NanoSoC Ethernet Subsystem
Introduction
Embedded systems that require deterministic, low-latency Ethernet connectivity face an architectural design choice. One option is using the main SoC processor to share its execution time between application logic and network protocol handling. Even with lightweight TCP/IP stacks, the overhead of frame reception, protocol parsing, buffer management, and retransmission can consume significant CPU cycles. This is particularly the case in small Microcontroller SoC systems where the main processor is likely resource-constrained.

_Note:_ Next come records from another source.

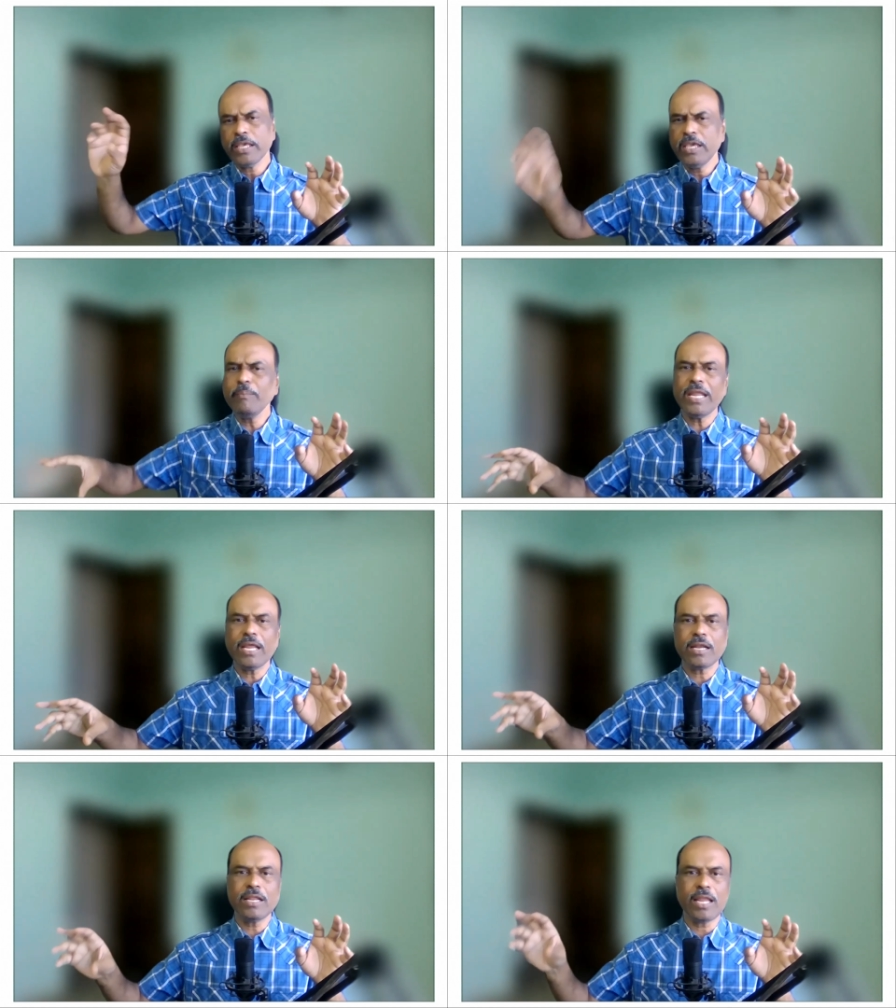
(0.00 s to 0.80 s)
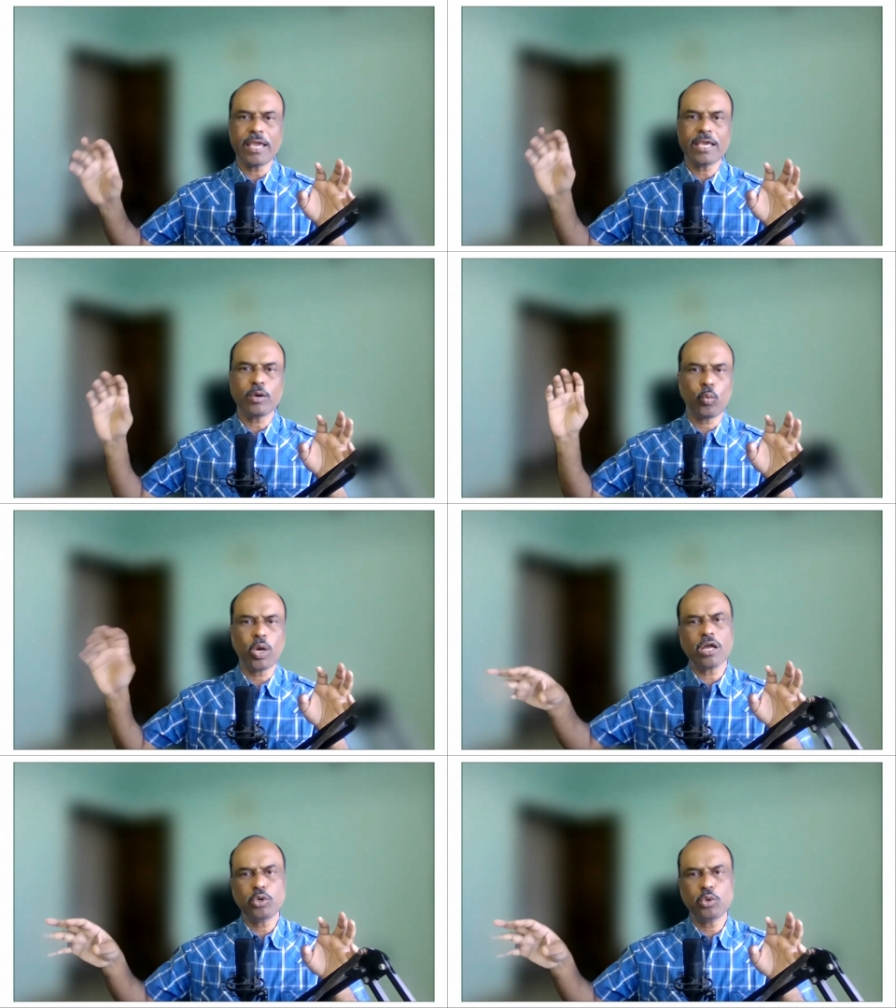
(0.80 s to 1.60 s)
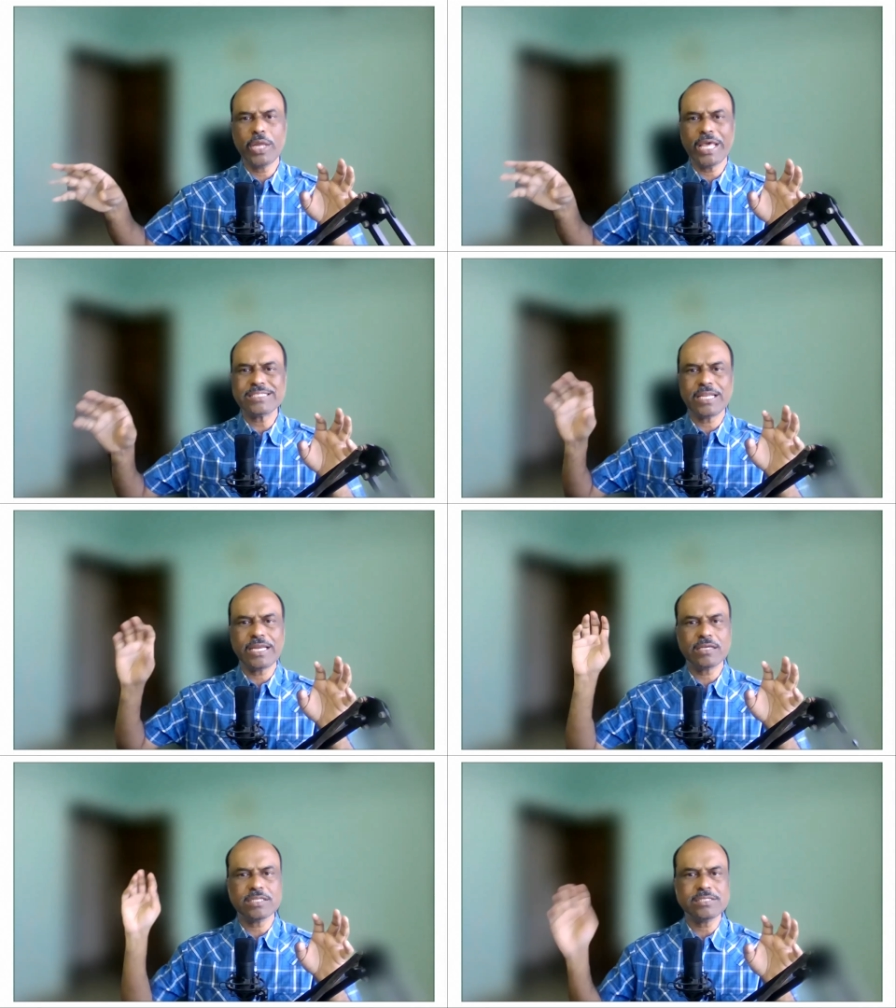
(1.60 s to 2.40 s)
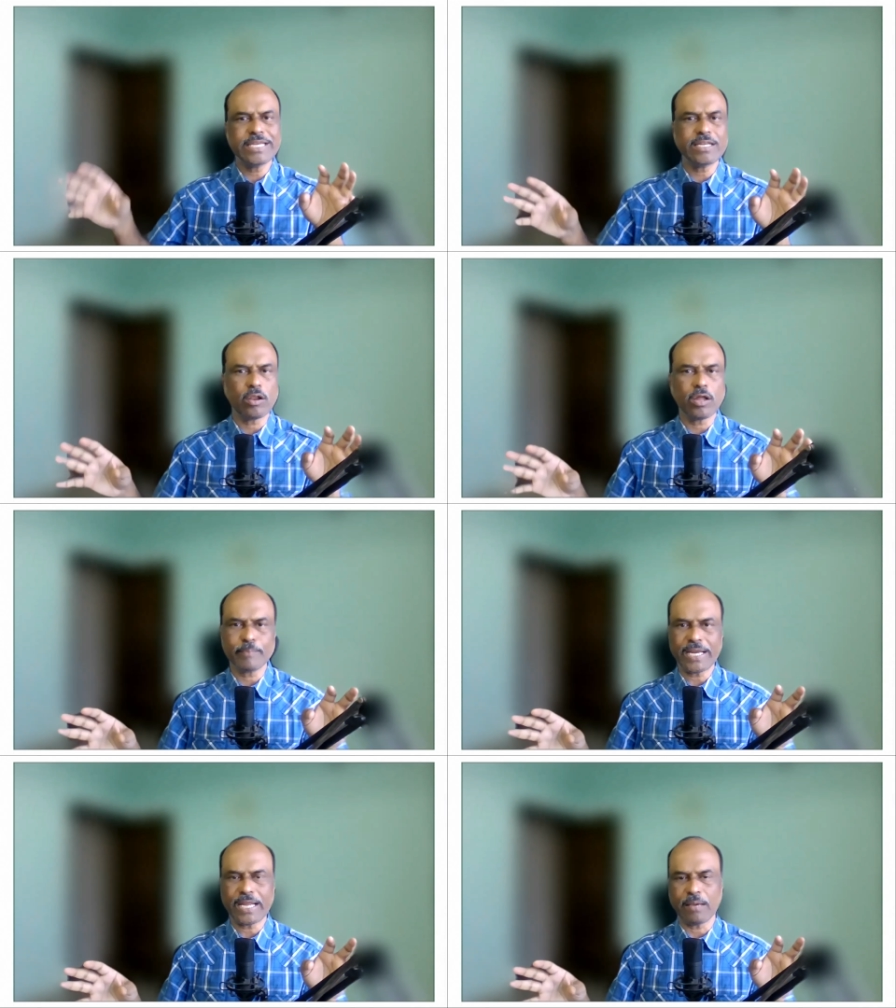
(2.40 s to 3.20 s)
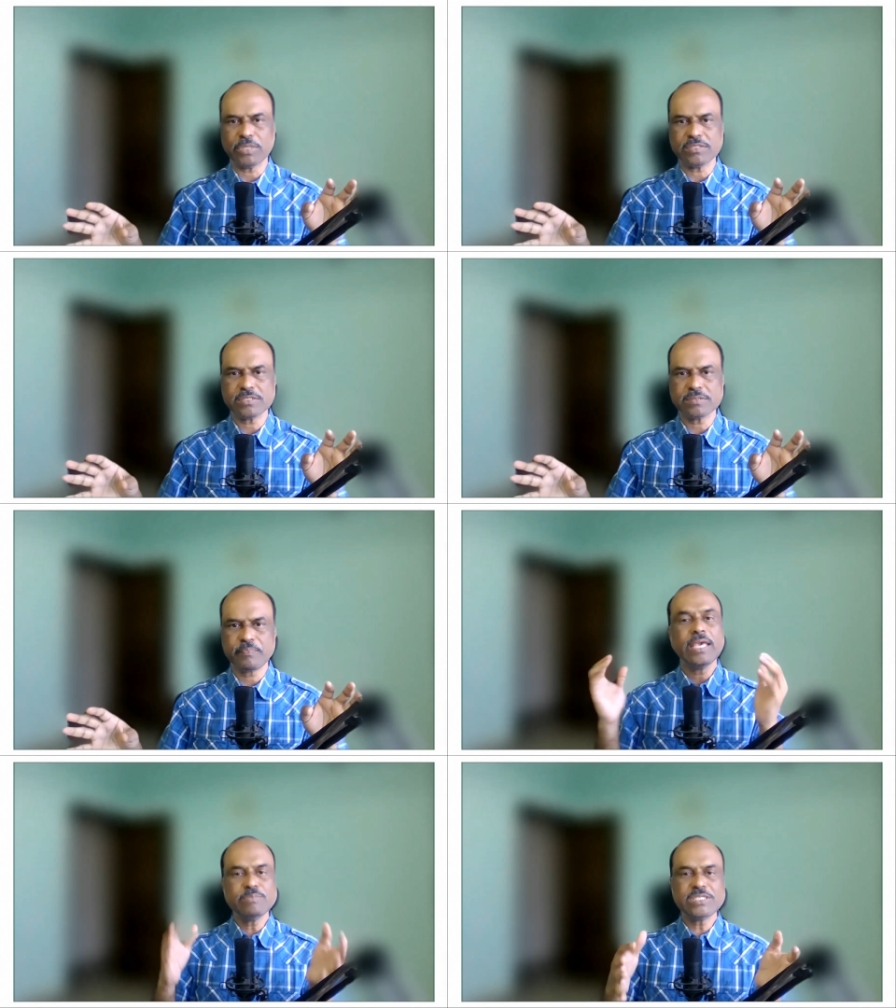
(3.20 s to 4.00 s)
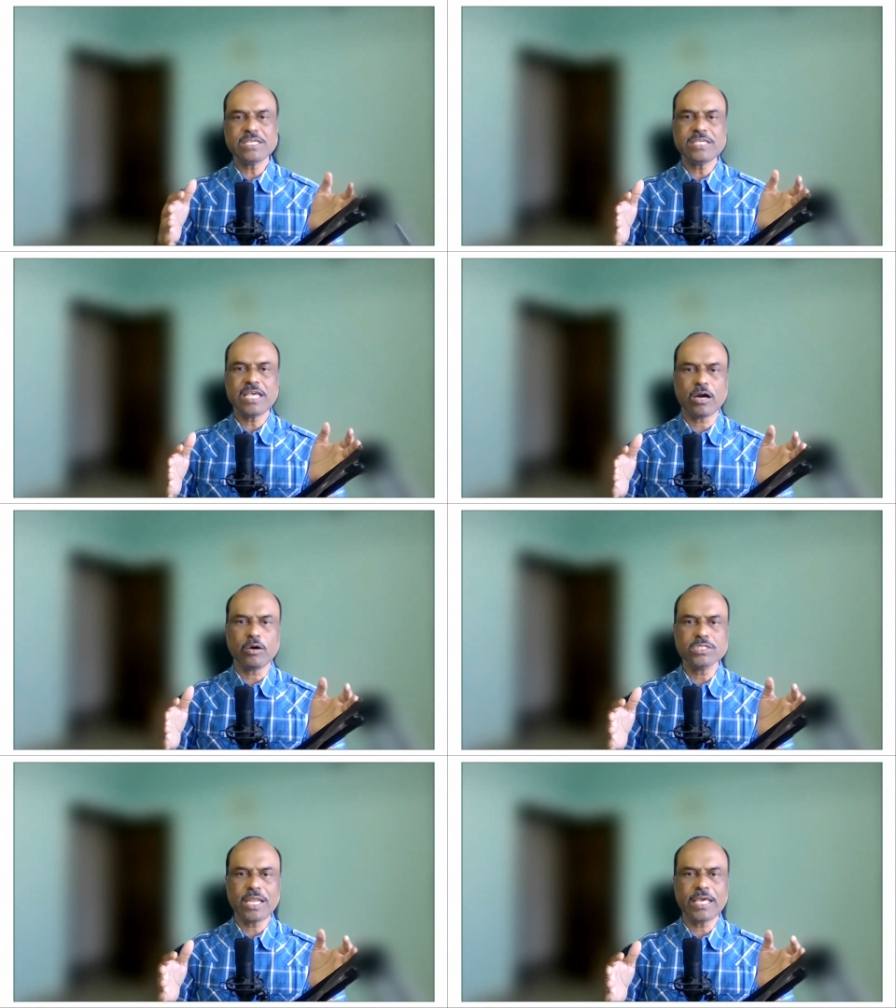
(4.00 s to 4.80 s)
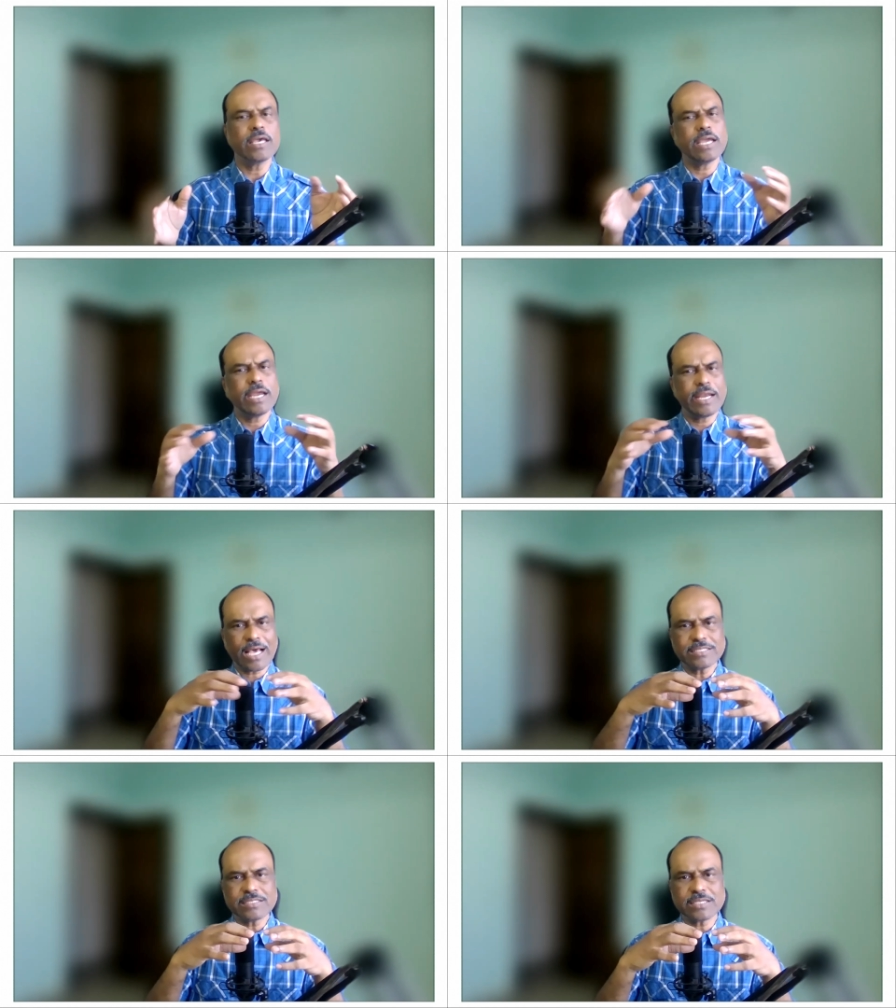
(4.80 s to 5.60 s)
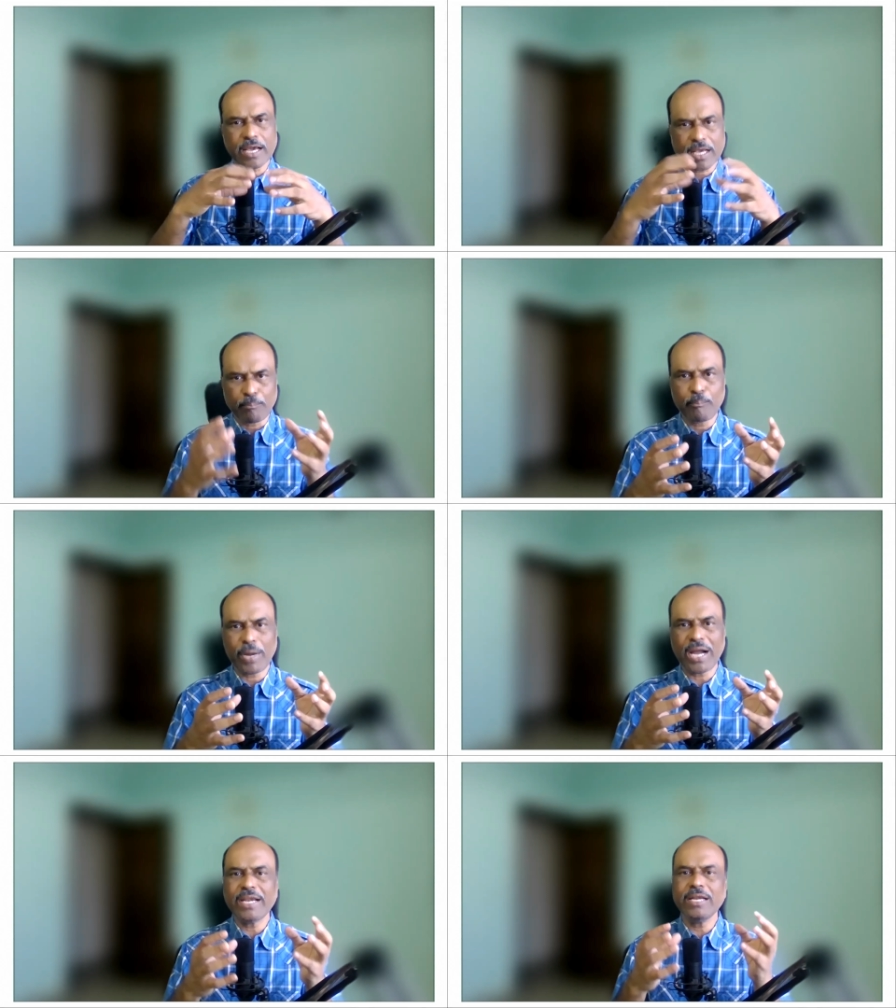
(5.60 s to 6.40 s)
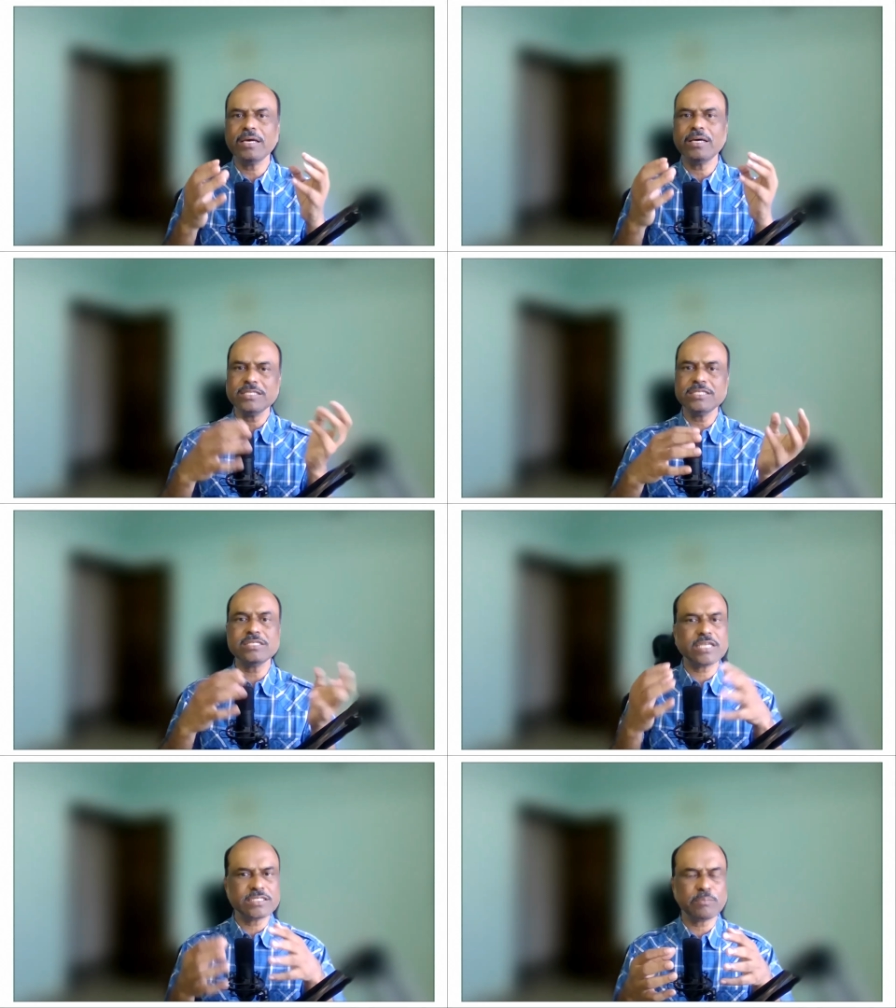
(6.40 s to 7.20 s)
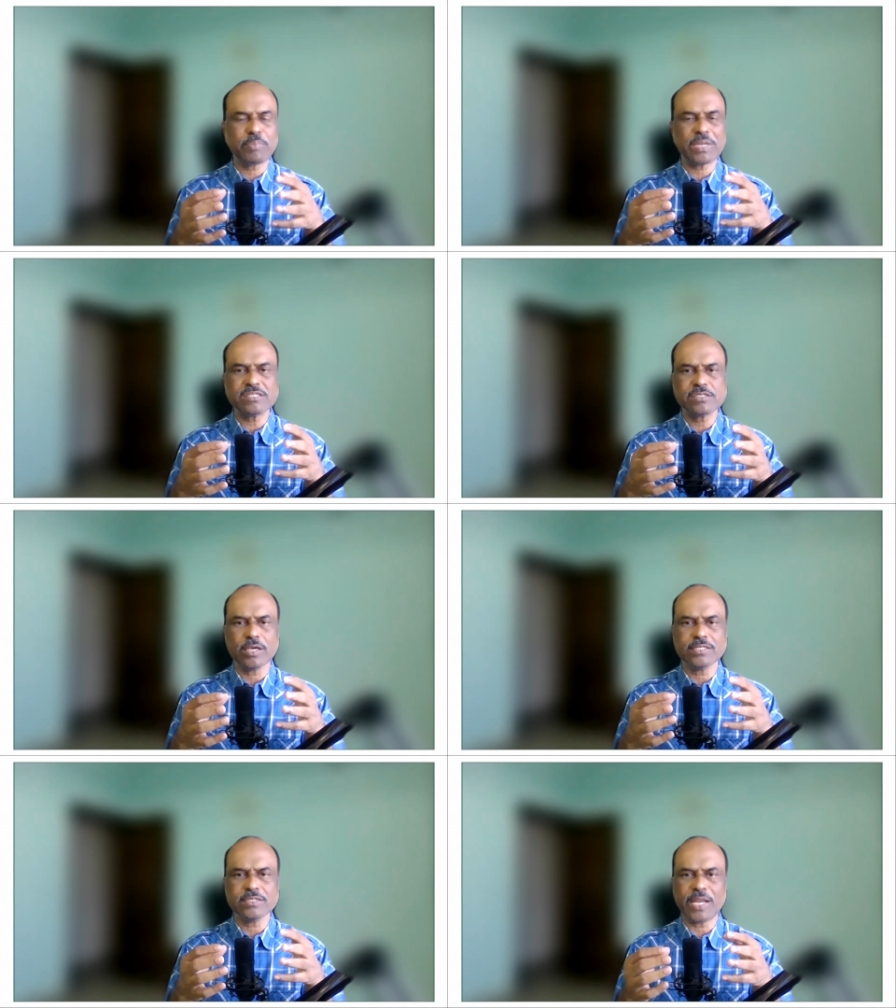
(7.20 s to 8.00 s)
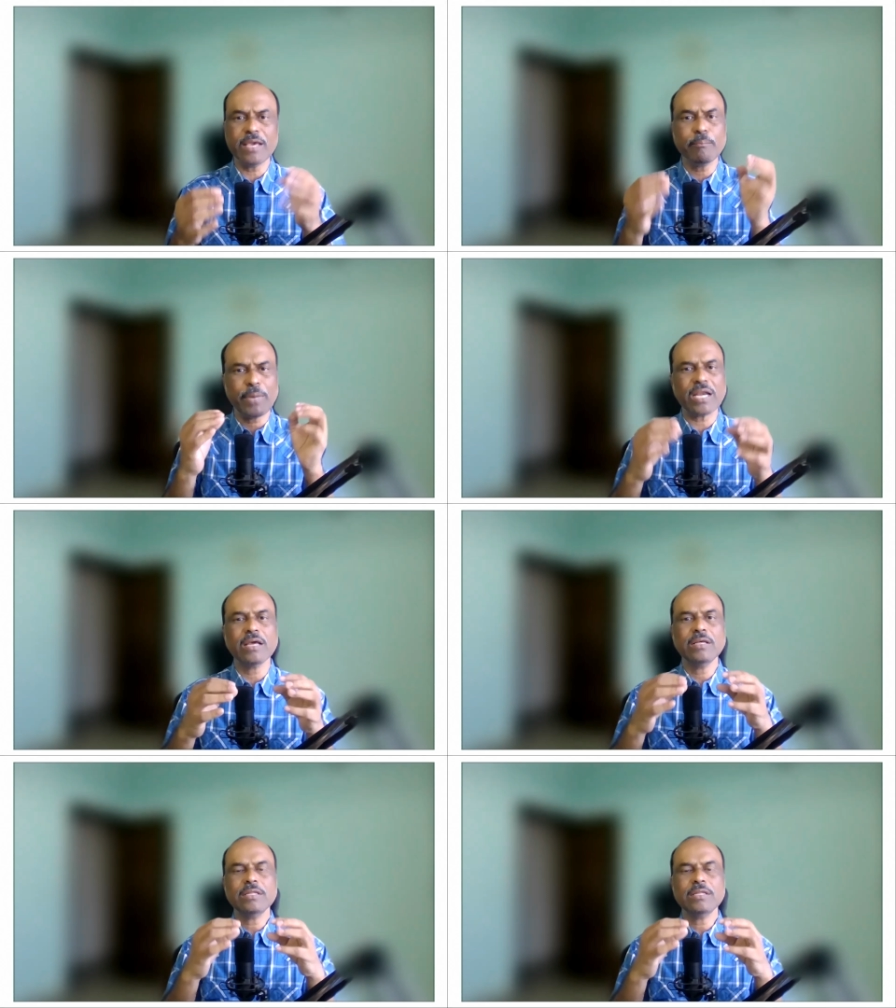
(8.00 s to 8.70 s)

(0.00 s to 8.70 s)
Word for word: immediately like one or two days later the seat allotment happens mcc counseling it has a combined registration plus choice filling but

The NanoSoC Ethernet Subsystem addresses this by packaging a complete TCP/IP offload engine into a reusable, self-contained AHB subsystem. The subsystem contains a dedicated ARM Cortex-M0 processor for network protocol handling combined with an OpenCores Ethernet MAC, IEEE 1588 PTP hardware timestamping, and dedicated local memories. The subsystem runs its own firmware stack (picoTCP) and communicates with the rest of the SoC through standard AHB bus interfaces. The host system sees it as a peripheral with simple mailbox-style communication avoiding the complexity of host; shared-memory coordination, interrupt storms and other driver related handling.
Context
The next generation of NanoSoC provides a modular, YAML-driven SoC generation framework where subsystems are defined declaratively and assembled into complete chip designs. Each subsystem exposes standard AHB slave and master ports, allowing the top-level interconnect generator to wire them into the address map automatically.
The NanoSoC Ethernet Subsystem is being designed to fit this model: a drop-in block that provides Ethernet connectivity to any NanoSoC based design. The subsystem handles everything from PHY-level frame I/O through to TCP socket management, presenting a simple register or shared-memory interface to the host.
Key design constraints:
- Bus protocol: AHB-Lite (consistent with the NanoSoC ecosystem)
- Technology: TSMC 65nm LP (tape-out target), Xilinx Zynq (FPGA prototyping)
- Area budget: < 1 mm^2 including memories
- Clock target: 250 MHz (ASIC), 25 MHz (FPGA), (consistent with the NanoSoC ecosystem)
- IP reuse: Leverage open-source Ethernet MAC and PTP cores where possible
The Solution
The subsystem offers complete Ethernet connectivity with a dedicated microcontroller.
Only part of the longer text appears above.